Política

Justicia a secas

junio 04, 2018

Durante semanas los partidos políticos del sistema, los importantes por el número de personas que convocan, han dedicado sus esfuerzos contrapropagandísticos a desgarrarse las vestiduras por la propuesta de Morena de declarar amnistía a los obligados a delinquir, sea por la amenazante presión del crimen o por la simple razón de la miseria.

La violencia en no pocos territorios ha expulsado a gran cantidad de productores agrícolas de todo tipo, ampliando significativamente los impactos sociales indeseados. El manejo que los aparatos propagandísticos de algunos medios de comunicación y que los candidatos del PRI y del PAN han dado a la proposición del candidato de Morena a la Presidencia ha sido deliberadamente imprecisos y apelando a los peores sentimientos que puede haber en la población, el sentimiento de la venganza.

Sobre ése discurso es que se han montado José Antonio Meade y Ricardo Anaya.

El asunto es simple, se trata de abrir el espacio para la reconciliación, no de perdonar criminales. La amnistía es un perdón decretado por el Estado para condenados a determinado tipo de delitos, los que con frecuencia son políticos pero que en este caso tienen que ver con condiciones de vida, alternativas viables y desesperación. Nada hay definido aún, pero es tiempo de sentarse a reflexionar y hablar al respecto. Lo sustantivo es que nada se puede hacer por encima de las normas internacionales en materia de derechos humanos. Dicho de otro modo, nadie que haya cometido delitos graves puede ser sujeto de amnistía. Lo contrario sería motivo de intervención de la Corte Penal Internacional.

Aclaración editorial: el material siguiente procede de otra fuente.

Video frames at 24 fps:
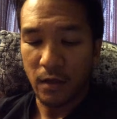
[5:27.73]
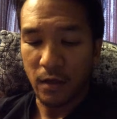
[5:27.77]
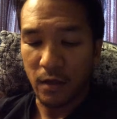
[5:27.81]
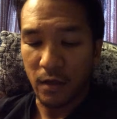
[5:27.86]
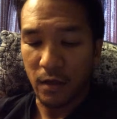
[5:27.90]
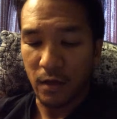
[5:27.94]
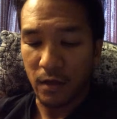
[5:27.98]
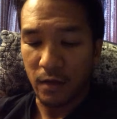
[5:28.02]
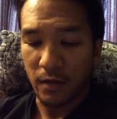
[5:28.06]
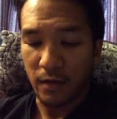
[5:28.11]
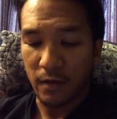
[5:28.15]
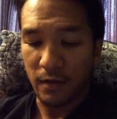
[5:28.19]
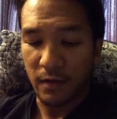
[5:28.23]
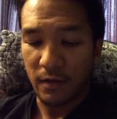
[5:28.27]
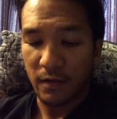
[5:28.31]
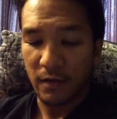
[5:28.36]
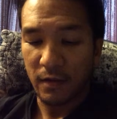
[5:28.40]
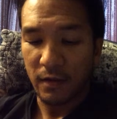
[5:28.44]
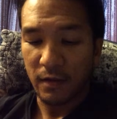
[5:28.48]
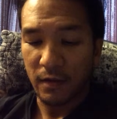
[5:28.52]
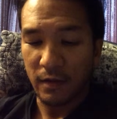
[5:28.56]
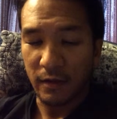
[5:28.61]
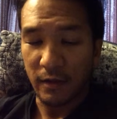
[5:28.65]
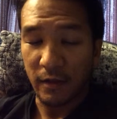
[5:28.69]
and
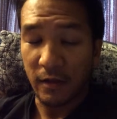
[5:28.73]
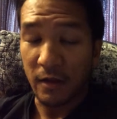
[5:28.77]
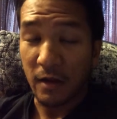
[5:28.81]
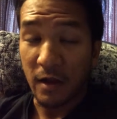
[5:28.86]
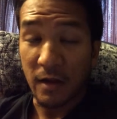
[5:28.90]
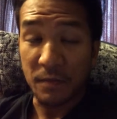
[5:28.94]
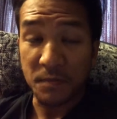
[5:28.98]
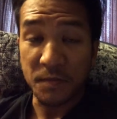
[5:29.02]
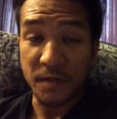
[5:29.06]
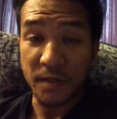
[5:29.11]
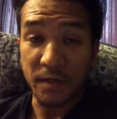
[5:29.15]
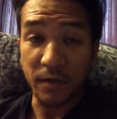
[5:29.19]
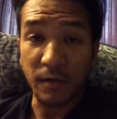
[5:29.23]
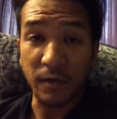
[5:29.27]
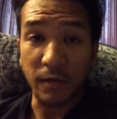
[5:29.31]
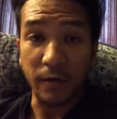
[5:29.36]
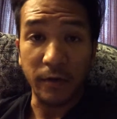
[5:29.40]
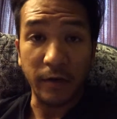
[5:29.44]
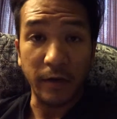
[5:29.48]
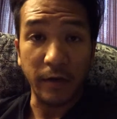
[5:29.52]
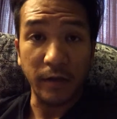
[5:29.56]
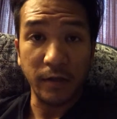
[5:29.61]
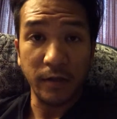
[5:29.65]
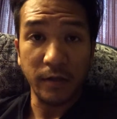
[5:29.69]
I'm still
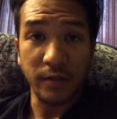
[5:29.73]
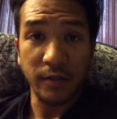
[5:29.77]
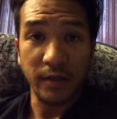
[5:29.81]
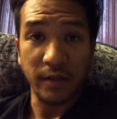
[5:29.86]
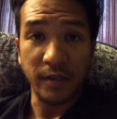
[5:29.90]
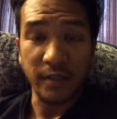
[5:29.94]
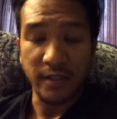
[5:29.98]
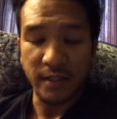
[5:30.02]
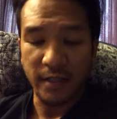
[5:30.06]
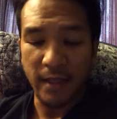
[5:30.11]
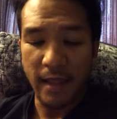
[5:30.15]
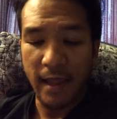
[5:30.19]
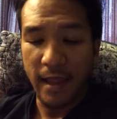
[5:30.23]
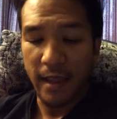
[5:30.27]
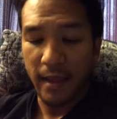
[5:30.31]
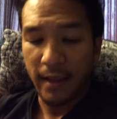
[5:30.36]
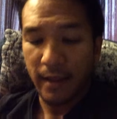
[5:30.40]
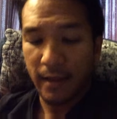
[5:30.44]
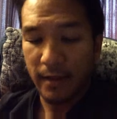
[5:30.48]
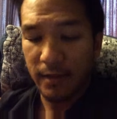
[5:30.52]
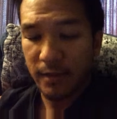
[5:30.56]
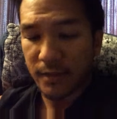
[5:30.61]
learning to this day.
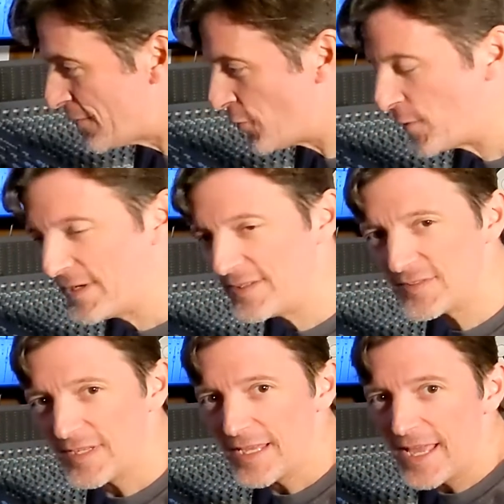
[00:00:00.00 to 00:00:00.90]

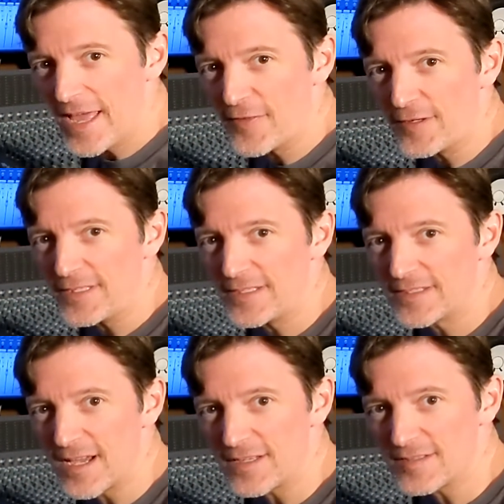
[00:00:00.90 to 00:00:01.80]
voice, and then he's
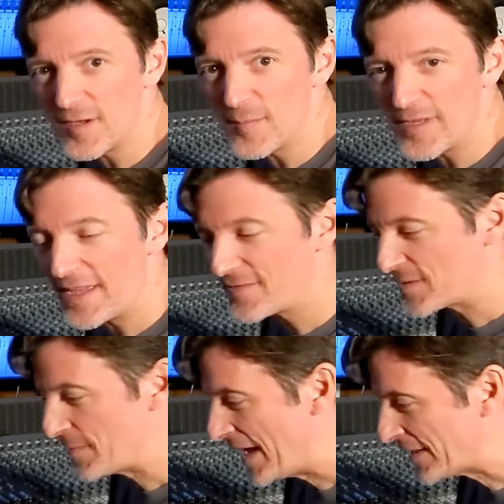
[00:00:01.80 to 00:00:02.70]
got some that have
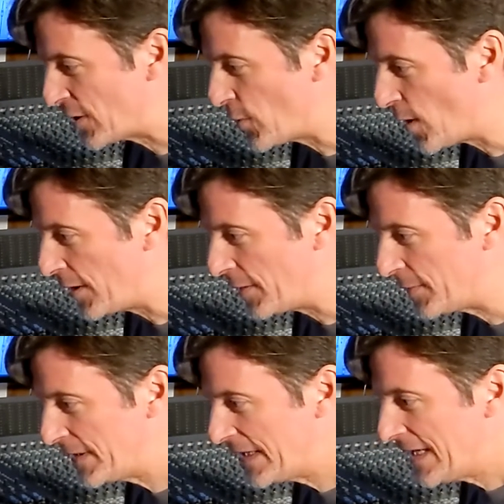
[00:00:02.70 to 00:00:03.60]
some echo on
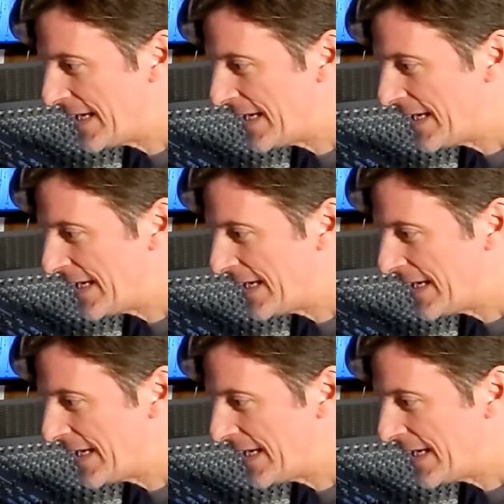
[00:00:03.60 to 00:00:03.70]
them,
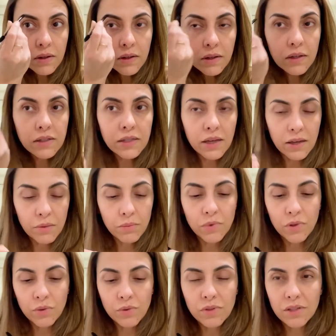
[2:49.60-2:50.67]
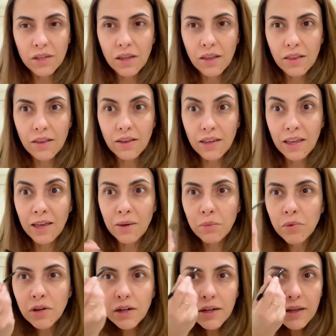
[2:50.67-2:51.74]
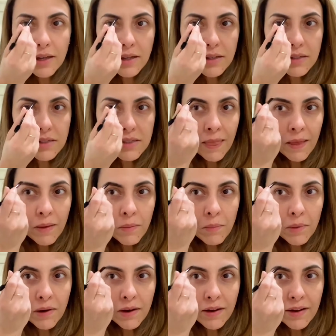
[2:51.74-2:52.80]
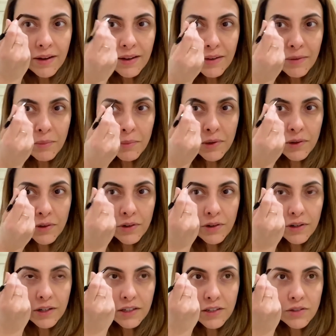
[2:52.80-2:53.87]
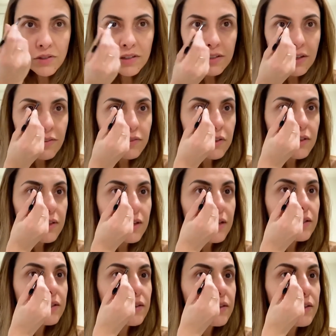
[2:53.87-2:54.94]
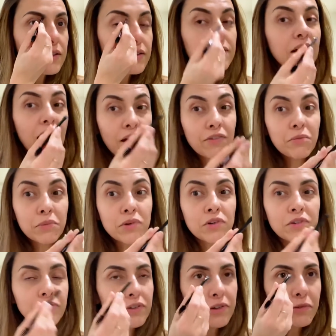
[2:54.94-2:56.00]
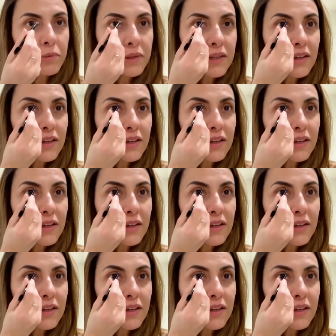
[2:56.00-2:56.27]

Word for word: because I am using the camera as my mirror and I shouldn't have done that. I have a mirror in front of me.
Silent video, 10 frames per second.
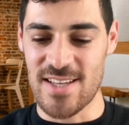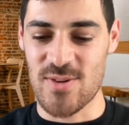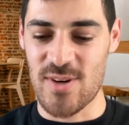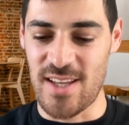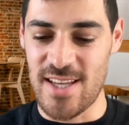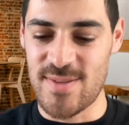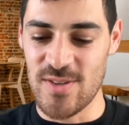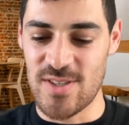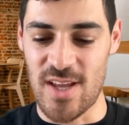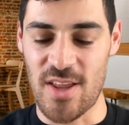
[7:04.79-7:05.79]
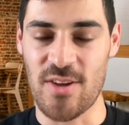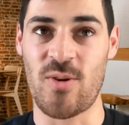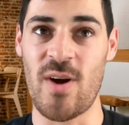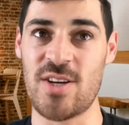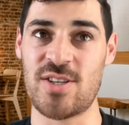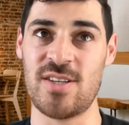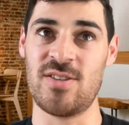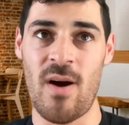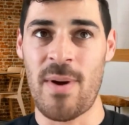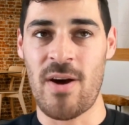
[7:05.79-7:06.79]
sort of leads me to another question
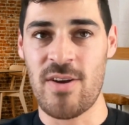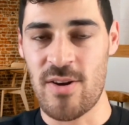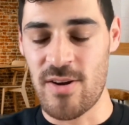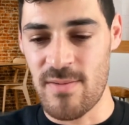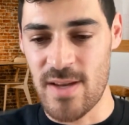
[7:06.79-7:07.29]
just about your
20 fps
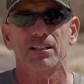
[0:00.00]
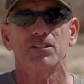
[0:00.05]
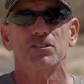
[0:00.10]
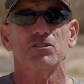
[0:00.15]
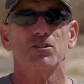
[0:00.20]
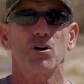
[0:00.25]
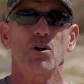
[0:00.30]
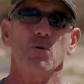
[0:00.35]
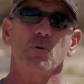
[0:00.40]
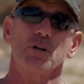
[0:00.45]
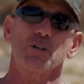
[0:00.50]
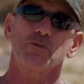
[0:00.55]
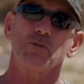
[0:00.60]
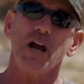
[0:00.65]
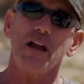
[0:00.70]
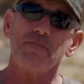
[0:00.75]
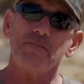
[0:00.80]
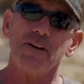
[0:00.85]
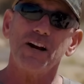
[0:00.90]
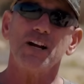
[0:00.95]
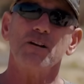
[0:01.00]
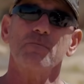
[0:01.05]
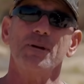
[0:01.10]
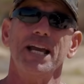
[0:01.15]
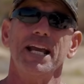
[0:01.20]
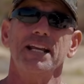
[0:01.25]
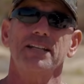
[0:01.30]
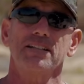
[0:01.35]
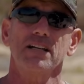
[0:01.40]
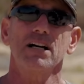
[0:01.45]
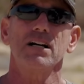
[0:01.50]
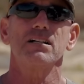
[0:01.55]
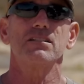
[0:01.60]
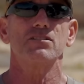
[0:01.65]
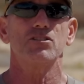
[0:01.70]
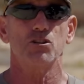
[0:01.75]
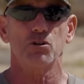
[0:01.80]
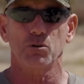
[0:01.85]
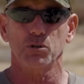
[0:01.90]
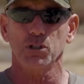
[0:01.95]
So what Dry Fire Mag does
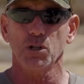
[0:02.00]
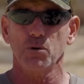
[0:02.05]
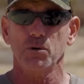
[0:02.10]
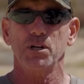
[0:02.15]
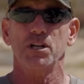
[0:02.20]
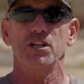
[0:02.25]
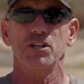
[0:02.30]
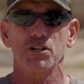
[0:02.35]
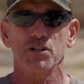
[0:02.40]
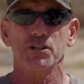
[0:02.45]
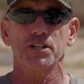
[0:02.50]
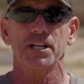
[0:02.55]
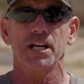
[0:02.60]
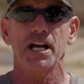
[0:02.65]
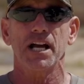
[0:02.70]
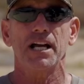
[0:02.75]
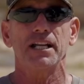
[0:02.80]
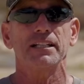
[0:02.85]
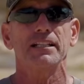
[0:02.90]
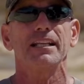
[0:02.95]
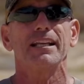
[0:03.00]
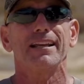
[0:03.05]
is you can load it into your gun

El país debe ser pacificado para poder concentrarse en su reconstrucción, que es imperativo, toda vez que en más de una aspecto la crisis es punto menos que terminal.

Olga Sánchez Cordero, ex ministra de la SCJN que será secretaria de Gobernación en caso del triunfo de Morena, puntualiza que se trata de un proceso de justicia transicional.

Toda vez que se ha probado hasta la saciedad que las atrocidades masivas y los abusos sistemáticos destruyen las sociedades y su legado puede producir debilidad institucional, inestabilidad, politización y drenar a instituciones políticas como judiciales; toda vez que las violaciones de derechos han socavado la confianza de los ciudadanos en la capacidad del Estado para salvaguardar sus derechos y su seguridad. Queda clarísimo que insistir en los mismos caminos y decisiones es suicida. La justicia transicional es la forma más racional y sana de responder con legitimidad a tales violaciones de derechos por la magnitud que tienen y por la fragilidad social e institucional que propician.

Esto quiere decir que las instituciones tienen que reconfigurarse para poder recuperar la confianza en ellas. Esto es, la reconfiguración de las reglas del juego, que al fin y al cabo es eso lo que son las instituciones.